* **What you need to do**: Below, locate the line that contains "(2.00 s to 3.00 s)". Repeat exactly from that line to the line that contains "Transcript: keeping operations", inclusive, leaving out the pictures.

* **Provided material**:
'''

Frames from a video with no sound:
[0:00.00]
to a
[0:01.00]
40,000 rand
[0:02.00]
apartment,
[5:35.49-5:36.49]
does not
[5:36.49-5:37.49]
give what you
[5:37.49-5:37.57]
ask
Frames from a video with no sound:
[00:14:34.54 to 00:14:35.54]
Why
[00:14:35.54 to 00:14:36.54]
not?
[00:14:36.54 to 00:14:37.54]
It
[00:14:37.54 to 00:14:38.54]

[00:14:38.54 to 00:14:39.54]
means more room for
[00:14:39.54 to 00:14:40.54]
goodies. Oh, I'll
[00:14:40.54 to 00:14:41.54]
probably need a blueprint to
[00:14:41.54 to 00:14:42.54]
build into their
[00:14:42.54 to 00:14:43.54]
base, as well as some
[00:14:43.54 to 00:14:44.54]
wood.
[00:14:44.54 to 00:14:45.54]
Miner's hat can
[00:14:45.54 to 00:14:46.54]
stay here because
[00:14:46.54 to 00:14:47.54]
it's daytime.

'''
'''

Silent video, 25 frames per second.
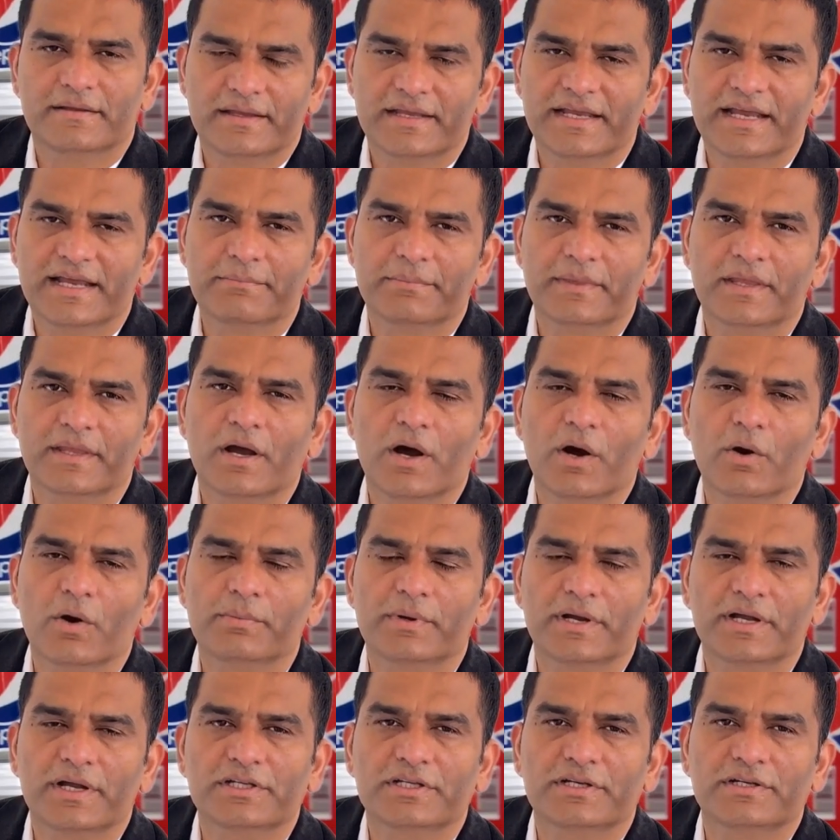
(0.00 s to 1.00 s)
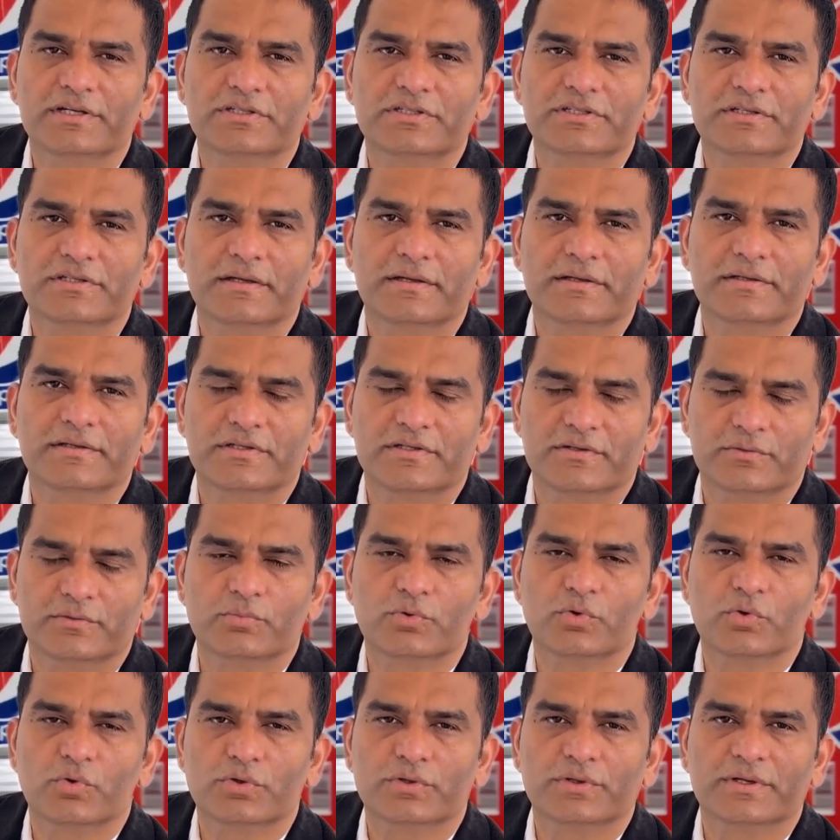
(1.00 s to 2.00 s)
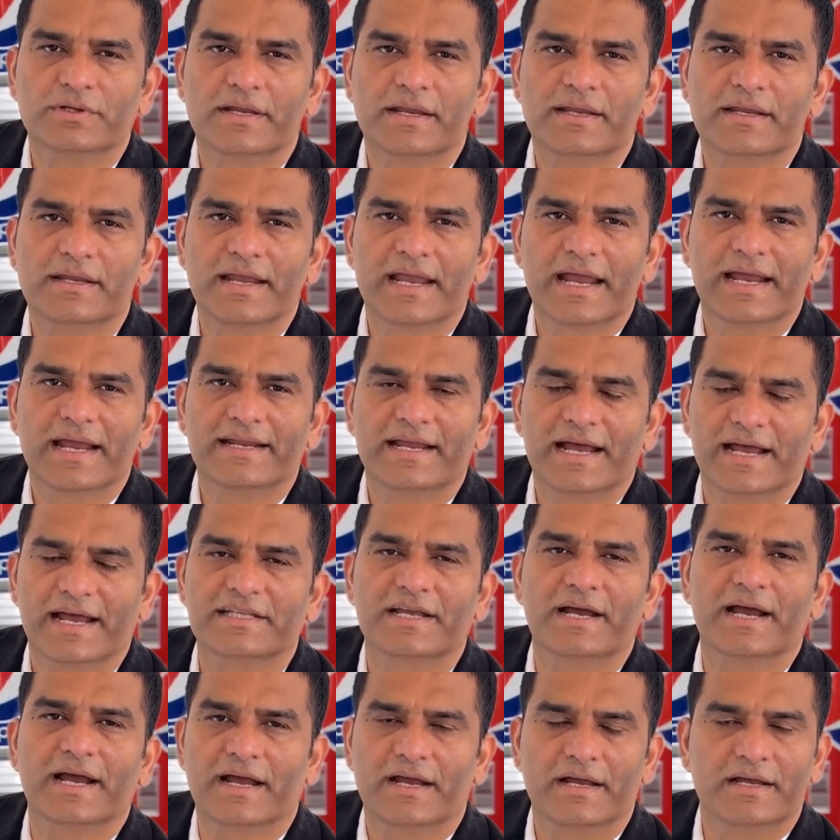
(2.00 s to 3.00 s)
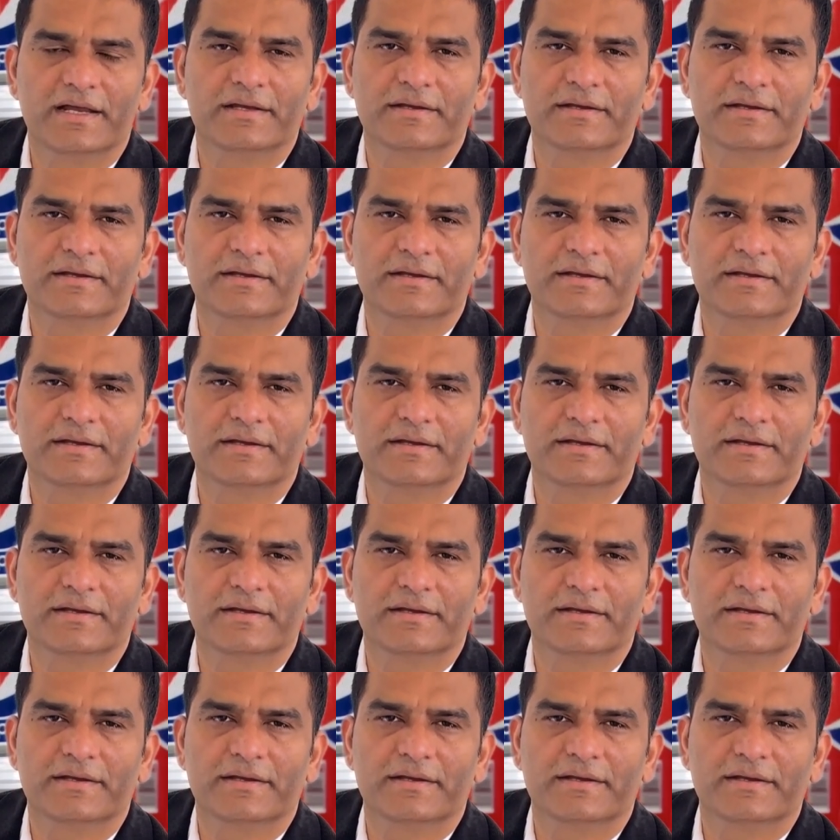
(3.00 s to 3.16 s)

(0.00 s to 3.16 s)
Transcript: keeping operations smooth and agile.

'''
'''

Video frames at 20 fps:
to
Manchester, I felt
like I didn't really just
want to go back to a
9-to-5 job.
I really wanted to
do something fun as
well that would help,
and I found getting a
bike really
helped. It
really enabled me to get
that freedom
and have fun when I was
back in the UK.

'''

* **Output for this task**:
(2.00 s to 3.00 s)
(3.00 s to 3.16 s)

(0.00 s to 3.16 s)
Transcript: keeping operations smooth and agile.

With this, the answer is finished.